• **TO DO**
From the first line to the last, write out the data below exactly.

----------

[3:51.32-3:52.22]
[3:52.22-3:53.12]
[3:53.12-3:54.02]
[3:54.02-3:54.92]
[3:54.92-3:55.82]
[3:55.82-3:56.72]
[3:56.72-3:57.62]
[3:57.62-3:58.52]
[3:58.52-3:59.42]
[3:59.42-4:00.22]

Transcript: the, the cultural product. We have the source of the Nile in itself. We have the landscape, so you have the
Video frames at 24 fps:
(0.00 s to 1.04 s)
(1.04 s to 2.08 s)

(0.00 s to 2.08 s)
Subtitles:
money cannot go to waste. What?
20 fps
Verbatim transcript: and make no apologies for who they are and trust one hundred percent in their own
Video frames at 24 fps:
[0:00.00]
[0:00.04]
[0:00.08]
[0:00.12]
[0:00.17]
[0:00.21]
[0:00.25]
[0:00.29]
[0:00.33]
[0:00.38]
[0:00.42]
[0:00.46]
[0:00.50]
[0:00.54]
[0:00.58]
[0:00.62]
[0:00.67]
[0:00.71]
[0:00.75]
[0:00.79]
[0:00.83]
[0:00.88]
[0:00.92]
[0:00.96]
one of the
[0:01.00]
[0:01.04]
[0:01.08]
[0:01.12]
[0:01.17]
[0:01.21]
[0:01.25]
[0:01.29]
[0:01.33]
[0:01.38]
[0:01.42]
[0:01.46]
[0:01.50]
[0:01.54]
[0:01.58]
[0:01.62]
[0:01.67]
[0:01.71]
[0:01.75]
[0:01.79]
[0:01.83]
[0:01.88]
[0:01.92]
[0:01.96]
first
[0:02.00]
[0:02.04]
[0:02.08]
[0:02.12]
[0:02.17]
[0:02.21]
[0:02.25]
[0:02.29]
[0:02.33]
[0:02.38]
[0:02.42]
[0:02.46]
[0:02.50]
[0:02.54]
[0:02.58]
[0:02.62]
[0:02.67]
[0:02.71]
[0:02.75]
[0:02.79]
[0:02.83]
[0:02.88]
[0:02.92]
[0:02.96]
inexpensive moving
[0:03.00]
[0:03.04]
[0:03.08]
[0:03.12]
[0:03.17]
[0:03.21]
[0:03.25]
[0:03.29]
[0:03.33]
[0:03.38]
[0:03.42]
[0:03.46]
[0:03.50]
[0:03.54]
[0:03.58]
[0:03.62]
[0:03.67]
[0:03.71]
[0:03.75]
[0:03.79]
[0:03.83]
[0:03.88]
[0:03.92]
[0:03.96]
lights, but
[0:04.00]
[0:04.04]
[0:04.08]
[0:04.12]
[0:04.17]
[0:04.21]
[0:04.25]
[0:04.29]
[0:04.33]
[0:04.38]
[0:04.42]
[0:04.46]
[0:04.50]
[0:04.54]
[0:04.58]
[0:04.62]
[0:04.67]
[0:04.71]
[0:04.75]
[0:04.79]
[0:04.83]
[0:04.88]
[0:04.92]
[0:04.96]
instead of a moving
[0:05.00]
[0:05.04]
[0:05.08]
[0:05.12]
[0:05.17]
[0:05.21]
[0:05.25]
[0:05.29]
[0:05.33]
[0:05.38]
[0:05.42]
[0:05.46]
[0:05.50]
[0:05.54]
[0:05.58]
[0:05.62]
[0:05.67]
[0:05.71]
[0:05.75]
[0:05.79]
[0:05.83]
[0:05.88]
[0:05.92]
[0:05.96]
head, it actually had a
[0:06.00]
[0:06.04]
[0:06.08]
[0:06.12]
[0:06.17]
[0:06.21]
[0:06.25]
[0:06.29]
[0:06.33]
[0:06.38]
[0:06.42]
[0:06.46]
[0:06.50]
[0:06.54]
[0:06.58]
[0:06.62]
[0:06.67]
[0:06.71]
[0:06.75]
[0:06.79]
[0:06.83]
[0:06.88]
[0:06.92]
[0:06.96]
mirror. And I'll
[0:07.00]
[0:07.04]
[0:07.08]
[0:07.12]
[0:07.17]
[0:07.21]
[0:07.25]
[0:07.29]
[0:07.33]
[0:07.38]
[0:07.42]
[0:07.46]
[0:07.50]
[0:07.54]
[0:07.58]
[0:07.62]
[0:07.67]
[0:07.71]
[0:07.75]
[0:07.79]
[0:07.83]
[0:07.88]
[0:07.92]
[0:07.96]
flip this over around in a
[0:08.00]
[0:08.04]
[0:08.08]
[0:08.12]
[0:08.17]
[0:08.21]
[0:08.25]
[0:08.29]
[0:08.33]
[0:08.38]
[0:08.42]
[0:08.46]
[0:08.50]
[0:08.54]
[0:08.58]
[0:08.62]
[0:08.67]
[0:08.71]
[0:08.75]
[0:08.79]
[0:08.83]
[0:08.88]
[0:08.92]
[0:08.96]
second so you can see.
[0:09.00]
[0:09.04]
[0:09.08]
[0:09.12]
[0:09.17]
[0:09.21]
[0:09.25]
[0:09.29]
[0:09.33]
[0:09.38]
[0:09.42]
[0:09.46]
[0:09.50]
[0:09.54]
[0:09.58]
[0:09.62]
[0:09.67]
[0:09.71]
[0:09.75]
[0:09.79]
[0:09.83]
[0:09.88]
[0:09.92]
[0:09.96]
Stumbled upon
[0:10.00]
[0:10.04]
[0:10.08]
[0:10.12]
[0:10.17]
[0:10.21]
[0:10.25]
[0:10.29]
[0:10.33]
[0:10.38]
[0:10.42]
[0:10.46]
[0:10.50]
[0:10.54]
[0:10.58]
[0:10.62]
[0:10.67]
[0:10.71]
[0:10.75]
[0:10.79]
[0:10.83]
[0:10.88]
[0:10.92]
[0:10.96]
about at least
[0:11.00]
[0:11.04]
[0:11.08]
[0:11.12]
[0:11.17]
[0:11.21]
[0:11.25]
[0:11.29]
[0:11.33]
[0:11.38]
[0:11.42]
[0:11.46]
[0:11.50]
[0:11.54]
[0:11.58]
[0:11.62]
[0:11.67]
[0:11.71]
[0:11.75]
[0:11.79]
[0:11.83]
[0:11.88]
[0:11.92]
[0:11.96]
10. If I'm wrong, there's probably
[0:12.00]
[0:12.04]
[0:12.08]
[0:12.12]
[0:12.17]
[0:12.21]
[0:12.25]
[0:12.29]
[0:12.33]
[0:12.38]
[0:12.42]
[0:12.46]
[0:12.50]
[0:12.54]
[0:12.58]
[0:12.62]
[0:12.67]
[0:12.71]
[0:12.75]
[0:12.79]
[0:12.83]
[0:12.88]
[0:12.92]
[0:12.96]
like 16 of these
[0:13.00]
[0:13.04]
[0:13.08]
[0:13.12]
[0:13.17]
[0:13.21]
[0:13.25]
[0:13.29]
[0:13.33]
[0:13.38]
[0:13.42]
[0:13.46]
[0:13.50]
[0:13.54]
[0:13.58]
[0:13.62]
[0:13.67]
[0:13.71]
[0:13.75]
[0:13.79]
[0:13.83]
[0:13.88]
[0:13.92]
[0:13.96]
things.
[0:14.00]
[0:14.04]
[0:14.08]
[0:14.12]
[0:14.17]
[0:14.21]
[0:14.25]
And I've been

----------

• **ANSWER AREA**
[3:51.32-3:52.22]
[3:52.22-3:53.12]
[3:53.12-3:54.02]
[3:54.02-3:54.92]
[3:54.92-3:55.82]
[3:55.82-3:56.72]
[3:56.72-3:57.62]
[3:57.62-3:58.52]
[3:58.52-3:59.42]
[3:59.42-4:00.22]

Transcript: the, the cultural product. We have the source of the Nile in itself. We have the landscape, so you have the
Video frames at 24 fps:
(0.00 s to 1.04 s)
(1.04 s to 2.08 s)

(0.00 s to 2.08 s)
Subtitles:
money cannot go to waste. What?
20 fps
Verbatim transcript: and make no apologies for who they are and trust one hundred percent in their own
Video frames at 24 fps:
[0:00.00]
[0:00.04]
[0:00.08]
[0:00.12]
[0:00.17]
[0:00.21]
[0:00.25]
[0:00.29]
[0:00.33]
[0:00.38]
[0:00.42]
[0:00.46]
[0:00.50]
[0:00.54]
[0:00.58]
[0:00.62]
[0:00.67]
[0:00.71]
[0:00.75]
[0:00.79]
[0:00.83]
[0:00.88]
[0:00.92]
[0:00.96]
one of the
[0:01.00]
[0:01.04]
[0:01.08]
[0:01.12]
[0:01.17]
[0:01.21]
[0:01.25]
[0:01.29]
[0:01.33]
[0:01.38]
[0:01.42]
[0:01.46]
[0:01.50]
[0:01.54]
[0:01.58]
[0:01.62]
[0:01.67]
[0:01.71]
[0:01.75]
[0:01.79]
[0:01.83]
[0:01.88]
[0:01.92]
[0:01.96]
first
[0:02.00]
[0:02.04]
[0:02.08]
[0:02.12]
[0:02.17]
[0:02.21]
[0:02.25]
[0:02.29]
[0:02.33]
[0:02.38]
[0:02.42]
[0:02.46]
[0:02.50]
[0:02.54]
[0:02.58]
[0:02.62]
[0:02.67]
[0:02.71]
[0:02.75]
[0:02.79]
[0:02.83]
[0:02.88]
[0:02.92]
[0:02.96]
inexpensive moving
[0:03.00]
[0:03.04]
[0:03.08]
[0:03.12]
[0:03.17]
[0:03.21]
[0:03.25]
[0:03.29]
[0:03.33]
[0:03.38]
[0:03.42]
[0:03.46]
[0:03.50]
[0:03.54]
[0:03.58]
[0:03.62]
[0:03.67]
[0:03.71]
[0:03.75]
[0:03.79]
[0:03.83]
[0:03.88]
[0:03.92]
[0:03.96]
lights, but
[0:04.00]
[0:04.04]
[0:04.08]
[0:04.12]
[0:04.17]
[0:04.21]
[0:04.25]
[0:04.29]
[0:04.33]
[0:04.38]
[0:04.42]
[0:04.46]
[0:04.50]
[0:04.54]
[0:04.58]
[0:04.62]
[0:04.67]
[0:04.71]
[0:04.75]
[0:04.79]
[0:04.83]
[0:04.88]
[0:04.92]
[0:04.96]
instead of a moving
[0:05.00]
[0:05.04]
[0:05.08]
[0:05.12]
[0:05.17]
[0:05.21]
[0:05.25]
[0:05.29]
[0:05.33]
[0:05.38]
[0:05.42]
[0:05.46]
[0:05.50]
[0:05.54]
[0:05.58]
[0:05.62]
[0:05.67]
[0:05.71]
[0:05.75]
[0:05.79]
[0:05.83]
[0:05.88]
[0:05.92]
[0:05.96]
head, it actually had a
[0:06.00]
[0:06.04]
[0:06.08]
[0:06.12]
[0:06.17]
[0:06.21]
[0:06.25]
[0:06.29]
[0:06.33]
[0:06.38]
[0:06.42]
[0:06.46]
[0:06.50]
[0:06.54]
[0:06.58]
[0:06.62]
[0:06.67]
[0:06.71]
[0:06.75]
[0:06.79]
[0:06.83]
[0:06.88]
[0:06.92]
[0:06.96]
mirror. And I'll
[0:07.00]
[0:07.04]
[0:07.08]
[0:07.12]
[0:07.17]
[0:07.21]
[0:07.25]
[0:07.29]
[0:07.33]
[0:07.38]
[0:07.42]
[0:07.46]
[0:07.50]
[0:07.54]
[0:07.58]
[0:07.62]
[0:07.67]
[0:07.71]
[0:07.75]
[0:07.79]
[0:07.83]
[0:07.88]
[0:07.92]
[0:07.96]
flip this over around in a
[0:08.00]
[0:08.04]
[0:08.08]
[0:08.12]
[0:08.17]
[0:08.21]
[0:08.25]
[0:08.29]
[0:08.33]
[0:08.38]
[0:08.42]
[0:08.46]
[0:08.50]
[0:08.54]
[0:08.58]
[0:08.62]
[0:08.67]
[0:08.71]
[0:08.75]
[0:08.79]
[0:08.83]
[0:08.88]
[0:08.92]
[0:08.96]
second so you can see.
[0:09.00]
[0:09.04]
[0:09.08]
[0:09.12]
[0:09.17]
[0:09.21]
[0:09.25]
[0:09.29]
[0:09.33]
[0:09.38]
[0:09.42]
[0:09.46]
[0:09.50]
[0:09.54]
[0:09.58]
[0:09.62]
[0:09.67]
[0:09.71]
[0:09.75]
[0:09.79]
[0:09.83]
[0:09.88]
[0:09.92]
[0:09.96]
Stumbled upon
[0:10.00]
[0:10.04]
[0:10.08]
[0:10.12]
[0:10.17]
[0:10.21]
[0:10.25]
[0:10.29]
[0:10.33]
[0:10.38]
[0:10.42]
[0:10.46]
[0:10.50]
[0:10.54]
[0:10.58]
[0:10.62]
[0:10.67]
[0:10.71]
[0:10.75]
[0:10.79]
[0:10.83]
[0:10.88]
[0:10.92]
[0:10.96]
about at least
[0:11.00]
[0:11.04]
[0:11.08]
[0:11.12]
[0:11.17]
[0:11.21]
[0:11.25]
[0:11.29]
[0:11.33]
[0:11.38]
[0:11.42]
[0:11.46]
[0:11.50]
[0:11.54]
[0:11.58]
[0:11.62]
[0:11.67]
[0:11.71]
[0:11.75]
[0:11.79]
[0:11.83]
[0:11.88]
[0:11.92]
[0:11.96]
10. If I'm wrong, there's probably
[0:12.00]
[0:12.04]
[0:12.08]
[0:12.12]
[0:12.17]
[0:12.21]
[0:12.25]
[0:12.29]
[0:12.33]
[0:12.38]
[0:12.42]
[0:12.46]
[0:12.50]
[0:12.54]
[0:12.58]
[0:12.62]
[0:12.67]
[0:12.71]
[0:12.75]
[0:12.79]
[0:12.83]
[0:12.88]
[0:12.92]
[0:12.96]
like 16 of these
[0:13.00]
[0:13.04]
[0:13.08]
[0:13.12]
[0:13.17]
[0:13.21]
[0:13.25]
[0:13.29]
[0:13.33]
[0:13.38]
[0:13.42]
[0:13.46]
[0:13.50]
[0:13.54]
[0:13.58]
[0:13.62]
[0:13.67]
[0:13.71]
[0:13.75]
[0:13.79]
[0:13.83]
[0:13.88]
[0:13.92]
[0:13.96]
things.
[0:14.00]
[0:14.04]
[0:14.08]
[0:14.12]
[0:14.17]
[0:14.21]
[0:14.25]
And I've been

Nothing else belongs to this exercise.